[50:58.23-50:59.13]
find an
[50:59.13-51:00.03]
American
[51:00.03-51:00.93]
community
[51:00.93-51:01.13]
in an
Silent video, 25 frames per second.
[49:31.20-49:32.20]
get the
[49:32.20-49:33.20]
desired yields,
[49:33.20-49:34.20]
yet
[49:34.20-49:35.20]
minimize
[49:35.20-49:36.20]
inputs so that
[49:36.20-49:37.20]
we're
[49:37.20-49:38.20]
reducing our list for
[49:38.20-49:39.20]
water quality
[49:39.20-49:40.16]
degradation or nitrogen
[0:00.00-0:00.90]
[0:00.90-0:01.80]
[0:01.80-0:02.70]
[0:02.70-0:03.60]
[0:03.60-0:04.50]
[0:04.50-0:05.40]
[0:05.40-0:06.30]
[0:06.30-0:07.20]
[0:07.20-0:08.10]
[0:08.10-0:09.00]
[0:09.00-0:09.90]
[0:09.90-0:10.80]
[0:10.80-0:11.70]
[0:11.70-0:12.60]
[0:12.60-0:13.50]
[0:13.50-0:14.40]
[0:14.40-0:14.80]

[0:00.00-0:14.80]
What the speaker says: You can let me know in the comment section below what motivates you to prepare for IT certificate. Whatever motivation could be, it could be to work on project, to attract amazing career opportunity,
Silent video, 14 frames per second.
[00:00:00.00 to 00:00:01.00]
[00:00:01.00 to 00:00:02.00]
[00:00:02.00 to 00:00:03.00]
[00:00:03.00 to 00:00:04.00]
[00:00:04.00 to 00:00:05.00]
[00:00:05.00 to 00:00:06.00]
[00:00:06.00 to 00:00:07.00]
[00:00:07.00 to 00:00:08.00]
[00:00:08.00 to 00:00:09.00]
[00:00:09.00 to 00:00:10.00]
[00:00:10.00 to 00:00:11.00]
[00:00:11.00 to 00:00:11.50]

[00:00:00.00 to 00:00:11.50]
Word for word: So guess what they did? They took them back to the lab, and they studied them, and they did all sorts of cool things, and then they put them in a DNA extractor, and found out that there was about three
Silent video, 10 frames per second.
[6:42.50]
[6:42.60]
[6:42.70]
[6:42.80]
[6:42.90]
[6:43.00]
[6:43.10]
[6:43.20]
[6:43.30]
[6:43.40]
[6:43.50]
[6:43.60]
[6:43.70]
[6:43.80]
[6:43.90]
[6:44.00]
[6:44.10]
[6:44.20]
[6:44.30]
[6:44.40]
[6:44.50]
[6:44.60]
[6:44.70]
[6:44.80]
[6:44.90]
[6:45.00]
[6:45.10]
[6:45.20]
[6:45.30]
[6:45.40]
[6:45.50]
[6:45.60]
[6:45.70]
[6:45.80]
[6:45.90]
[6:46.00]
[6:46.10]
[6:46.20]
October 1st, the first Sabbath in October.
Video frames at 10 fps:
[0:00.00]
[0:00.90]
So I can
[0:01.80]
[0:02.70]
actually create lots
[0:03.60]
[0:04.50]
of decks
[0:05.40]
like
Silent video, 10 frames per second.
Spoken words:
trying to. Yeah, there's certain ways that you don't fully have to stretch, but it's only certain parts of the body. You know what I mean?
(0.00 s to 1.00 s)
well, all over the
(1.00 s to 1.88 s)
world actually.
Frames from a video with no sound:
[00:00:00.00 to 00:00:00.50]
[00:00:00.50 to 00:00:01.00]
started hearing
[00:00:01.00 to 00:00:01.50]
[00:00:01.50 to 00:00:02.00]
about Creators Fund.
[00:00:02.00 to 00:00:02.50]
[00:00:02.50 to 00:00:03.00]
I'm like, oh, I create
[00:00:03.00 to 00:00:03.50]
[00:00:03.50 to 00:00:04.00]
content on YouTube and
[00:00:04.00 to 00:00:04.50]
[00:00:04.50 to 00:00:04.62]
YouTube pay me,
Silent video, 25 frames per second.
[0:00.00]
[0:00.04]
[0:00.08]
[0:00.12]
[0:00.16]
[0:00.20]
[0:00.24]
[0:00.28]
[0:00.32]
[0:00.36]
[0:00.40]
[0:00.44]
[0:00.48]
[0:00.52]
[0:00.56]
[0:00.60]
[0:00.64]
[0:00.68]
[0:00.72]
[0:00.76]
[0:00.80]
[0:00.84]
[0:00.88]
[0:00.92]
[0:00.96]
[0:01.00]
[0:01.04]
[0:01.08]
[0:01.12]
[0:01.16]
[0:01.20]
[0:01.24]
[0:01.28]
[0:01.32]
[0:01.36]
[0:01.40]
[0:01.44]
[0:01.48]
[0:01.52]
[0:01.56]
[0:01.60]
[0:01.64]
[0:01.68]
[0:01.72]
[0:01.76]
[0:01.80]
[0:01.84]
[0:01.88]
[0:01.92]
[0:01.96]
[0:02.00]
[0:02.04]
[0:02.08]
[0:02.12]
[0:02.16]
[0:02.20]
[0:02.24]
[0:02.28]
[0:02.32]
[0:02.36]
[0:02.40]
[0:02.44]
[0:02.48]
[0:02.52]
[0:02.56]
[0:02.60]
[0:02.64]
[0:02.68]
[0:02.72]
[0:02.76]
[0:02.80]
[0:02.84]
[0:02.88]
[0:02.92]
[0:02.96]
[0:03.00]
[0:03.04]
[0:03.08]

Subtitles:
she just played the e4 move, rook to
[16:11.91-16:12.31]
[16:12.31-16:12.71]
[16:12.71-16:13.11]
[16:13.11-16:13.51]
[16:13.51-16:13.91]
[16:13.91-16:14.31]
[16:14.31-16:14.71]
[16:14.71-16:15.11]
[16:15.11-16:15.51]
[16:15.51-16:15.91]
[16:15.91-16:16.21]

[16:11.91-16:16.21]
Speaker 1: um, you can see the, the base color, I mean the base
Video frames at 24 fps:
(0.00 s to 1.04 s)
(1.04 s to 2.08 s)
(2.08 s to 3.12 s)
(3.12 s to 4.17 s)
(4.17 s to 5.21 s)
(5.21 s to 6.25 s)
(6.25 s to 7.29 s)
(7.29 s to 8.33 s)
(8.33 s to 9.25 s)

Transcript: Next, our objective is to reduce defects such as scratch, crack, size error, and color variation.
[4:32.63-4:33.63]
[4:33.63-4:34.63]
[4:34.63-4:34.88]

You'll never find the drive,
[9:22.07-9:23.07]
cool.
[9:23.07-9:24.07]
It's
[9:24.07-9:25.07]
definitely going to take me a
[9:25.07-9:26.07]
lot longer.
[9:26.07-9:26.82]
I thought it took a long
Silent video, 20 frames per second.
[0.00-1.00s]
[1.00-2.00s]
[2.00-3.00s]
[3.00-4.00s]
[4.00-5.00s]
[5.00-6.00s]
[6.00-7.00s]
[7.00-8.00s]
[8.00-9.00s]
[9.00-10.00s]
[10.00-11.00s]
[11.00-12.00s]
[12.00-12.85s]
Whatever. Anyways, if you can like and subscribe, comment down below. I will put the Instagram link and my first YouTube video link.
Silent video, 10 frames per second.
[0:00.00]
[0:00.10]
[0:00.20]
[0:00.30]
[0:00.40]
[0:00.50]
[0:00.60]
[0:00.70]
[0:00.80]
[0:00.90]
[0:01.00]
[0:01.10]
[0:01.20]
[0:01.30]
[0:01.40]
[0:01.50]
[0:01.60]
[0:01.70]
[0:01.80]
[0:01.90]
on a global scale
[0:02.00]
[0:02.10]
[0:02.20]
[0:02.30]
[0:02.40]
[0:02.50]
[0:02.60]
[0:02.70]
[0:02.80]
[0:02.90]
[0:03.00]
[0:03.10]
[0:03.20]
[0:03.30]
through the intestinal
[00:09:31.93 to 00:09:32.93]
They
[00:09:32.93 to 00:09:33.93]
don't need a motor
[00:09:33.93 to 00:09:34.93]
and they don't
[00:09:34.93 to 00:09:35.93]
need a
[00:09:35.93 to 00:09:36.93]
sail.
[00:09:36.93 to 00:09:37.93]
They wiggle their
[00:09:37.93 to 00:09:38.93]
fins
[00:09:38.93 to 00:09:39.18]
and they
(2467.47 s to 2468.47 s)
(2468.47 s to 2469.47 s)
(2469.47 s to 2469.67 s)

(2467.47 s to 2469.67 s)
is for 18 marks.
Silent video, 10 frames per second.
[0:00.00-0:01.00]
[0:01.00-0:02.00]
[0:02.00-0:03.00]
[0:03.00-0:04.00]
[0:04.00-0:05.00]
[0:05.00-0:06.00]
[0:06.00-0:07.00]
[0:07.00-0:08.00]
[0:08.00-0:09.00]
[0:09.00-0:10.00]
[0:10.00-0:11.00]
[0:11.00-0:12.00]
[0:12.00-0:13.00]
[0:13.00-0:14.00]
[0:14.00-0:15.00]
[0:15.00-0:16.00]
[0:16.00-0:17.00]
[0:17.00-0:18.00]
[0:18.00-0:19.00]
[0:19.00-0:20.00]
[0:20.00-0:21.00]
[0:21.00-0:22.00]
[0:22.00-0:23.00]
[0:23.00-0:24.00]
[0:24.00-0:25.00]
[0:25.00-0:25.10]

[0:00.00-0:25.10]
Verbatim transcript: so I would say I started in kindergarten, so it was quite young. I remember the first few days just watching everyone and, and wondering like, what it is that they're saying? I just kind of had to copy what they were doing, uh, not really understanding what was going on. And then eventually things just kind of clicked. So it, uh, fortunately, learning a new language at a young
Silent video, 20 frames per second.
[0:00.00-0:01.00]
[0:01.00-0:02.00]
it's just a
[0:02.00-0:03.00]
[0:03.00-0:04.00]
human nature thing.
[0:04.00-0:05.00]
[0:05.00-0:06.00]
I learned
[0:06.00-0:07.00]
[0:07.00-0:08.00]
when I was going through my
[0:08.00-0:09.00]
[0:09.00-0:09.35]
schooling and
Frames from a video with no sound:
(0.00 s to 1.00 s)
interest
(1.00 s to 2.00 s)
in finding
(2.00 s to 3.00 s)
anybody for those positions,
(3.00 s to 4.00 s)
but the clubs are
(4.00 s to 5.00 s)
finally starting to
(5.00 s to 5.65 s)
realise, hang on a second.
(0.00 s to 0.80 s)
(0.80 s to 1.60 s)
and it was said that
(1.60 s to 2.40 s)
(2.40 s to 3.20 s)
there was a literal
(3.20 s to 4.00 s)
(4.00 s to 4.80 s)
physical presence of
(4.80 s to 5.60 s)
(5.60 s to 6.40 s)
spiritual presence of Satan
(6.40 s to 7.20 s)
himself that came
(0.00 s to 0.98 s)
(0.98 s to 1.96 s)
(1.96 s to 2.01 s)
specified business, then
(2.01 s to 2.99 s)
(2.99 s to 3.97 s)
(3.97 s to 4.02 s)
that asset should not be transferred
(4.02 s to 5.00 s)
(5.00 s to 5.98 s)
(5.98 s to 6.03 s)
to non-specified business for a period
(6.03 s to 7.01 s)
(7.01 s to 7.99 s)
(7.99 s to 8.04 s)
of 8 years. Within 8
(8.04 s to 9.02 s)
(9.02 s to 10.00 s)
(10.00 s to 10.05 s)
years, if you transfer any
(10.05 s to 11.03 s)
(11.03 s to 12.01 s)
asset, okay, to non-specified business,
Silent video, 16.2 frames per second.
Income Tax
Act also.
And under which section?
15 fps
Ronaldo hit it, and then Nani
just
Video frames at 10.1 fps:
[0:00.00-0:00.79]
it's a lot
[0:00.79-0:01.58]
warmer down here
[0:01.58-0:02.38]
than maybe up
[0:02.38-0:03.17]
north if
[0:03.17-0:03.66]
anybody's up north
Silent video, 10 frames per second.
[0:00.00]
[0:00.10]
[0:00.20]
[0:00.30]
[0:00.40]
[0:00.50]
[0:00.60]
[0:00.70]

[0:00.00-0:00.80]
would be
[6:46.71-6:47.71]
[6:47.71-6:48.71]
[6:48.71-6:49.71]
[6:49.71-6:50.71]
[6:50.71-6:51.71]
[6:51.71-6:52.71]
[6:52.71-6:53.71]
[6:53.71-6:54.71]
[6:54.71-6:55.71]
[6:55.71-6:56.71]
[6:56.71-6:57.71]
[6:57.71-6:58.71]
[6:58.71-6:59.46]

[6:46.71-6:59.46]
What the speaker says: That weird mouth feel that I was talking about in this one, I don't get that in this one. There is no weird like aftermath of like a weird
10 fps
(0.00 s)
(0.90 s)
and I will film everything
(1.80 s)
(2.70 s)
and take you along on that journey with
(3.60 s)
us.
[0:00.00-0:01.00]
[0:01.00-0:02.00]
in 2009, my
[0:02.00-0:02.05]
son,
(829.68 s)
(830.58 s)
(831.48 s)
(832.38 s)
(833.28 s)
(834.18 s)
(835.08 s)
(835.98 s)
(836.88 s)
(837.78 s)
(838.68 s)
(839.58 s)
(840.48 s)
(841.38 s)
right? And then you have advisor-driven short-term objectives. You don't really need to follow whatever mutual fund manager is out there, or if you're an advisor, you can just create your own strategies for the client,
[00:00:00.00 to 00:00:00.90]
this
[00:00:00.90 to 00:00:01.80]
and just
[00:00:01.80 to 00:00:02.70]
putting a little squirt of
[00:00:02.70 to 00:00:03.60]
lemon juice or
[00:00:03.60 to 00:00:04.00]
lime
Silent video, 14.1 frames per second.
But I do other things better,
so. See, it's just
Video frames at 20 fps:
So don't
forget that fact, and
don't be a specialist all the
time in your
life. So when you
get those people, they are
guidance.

------------------------------------------------------------------------

Task requirements
Repeat only what lies between the first line of the data and the line containing "[00:00:00.00 to 00:00:11.50]", both of those lines included, exactly as it stands.

Your response
[50:58.23-50:59.13]
find an
[50:59.13-51:00.03]
American
[51:00.03-51:00.93]
community
[51:00.93-51:01.13]
in an
Silent video, 25 frames per second.
[49:31.20-49:32.20]
get the
[49:32.20-49:33.20]
desired yields,
[49:33.20-49:34.20]
yet
[49:34.20-49:35.20]
minimize
[49:35.20-49:36.20]
inputs so that
[49:36.20-49:37.20]
we're
[49:37.20-49:38.20]
reducing our list for
[49:38.20-49:39.20]
water quality
[49:39.20-49:40.16]
degradation or nitrogen
[0:00.00-0:00.90]
[0:00.90-0:01.80]
[0:01.80-0:02.70]
[0:02.70-0:03.60]
[0:03.60-0:04.50]
[0:04.50-0:05.40]
[0:05.40-0:06.30]
[0:06.30-0:07.20]
[0:07.20-0:08.10]
[0:08.10-0:09.00]
[0:09.00-0:09.90]
[0:09.90-0:10.80]
[0:10.80-0:11.70]
[0:11.70-0:12.60]
[0:12.60-0:13.50]
[0:13.50-0:14.40]
[0:14.40-0:14.80]

[0:00.00-0:14.80]
What the speaker says: You can let me know in the comment section below what motivates you to prepare for IT certificate. Whatever motivation could be, it could be to work on project, to attract amazing career opportunity,
Silent video, 14 frames per second.
[00:00:00.00 to 00:00:01.00]
[00:00:01.00 to 00:00:02.00]
[00:00:02.00 to 00:00:03.00]
[00:00:03.00 to 00:00:04.00]
[00:00:04.00 to 00:00:05.00]
[00:00:05.00 to 00:00:06.00]
[00:00:06.00 to 00:00:07.00]
[00:00:07.00 to 00:00:08.00]
[00:00:08.00 to 00:00:09.00]
[00:00:09.00 to 00:00:10.00]
[00:00:10.00 to 00:00:11.00]
[00:00:11.00 to 00:00:11.50]

[00:00:00.00 to 00:00:11.50]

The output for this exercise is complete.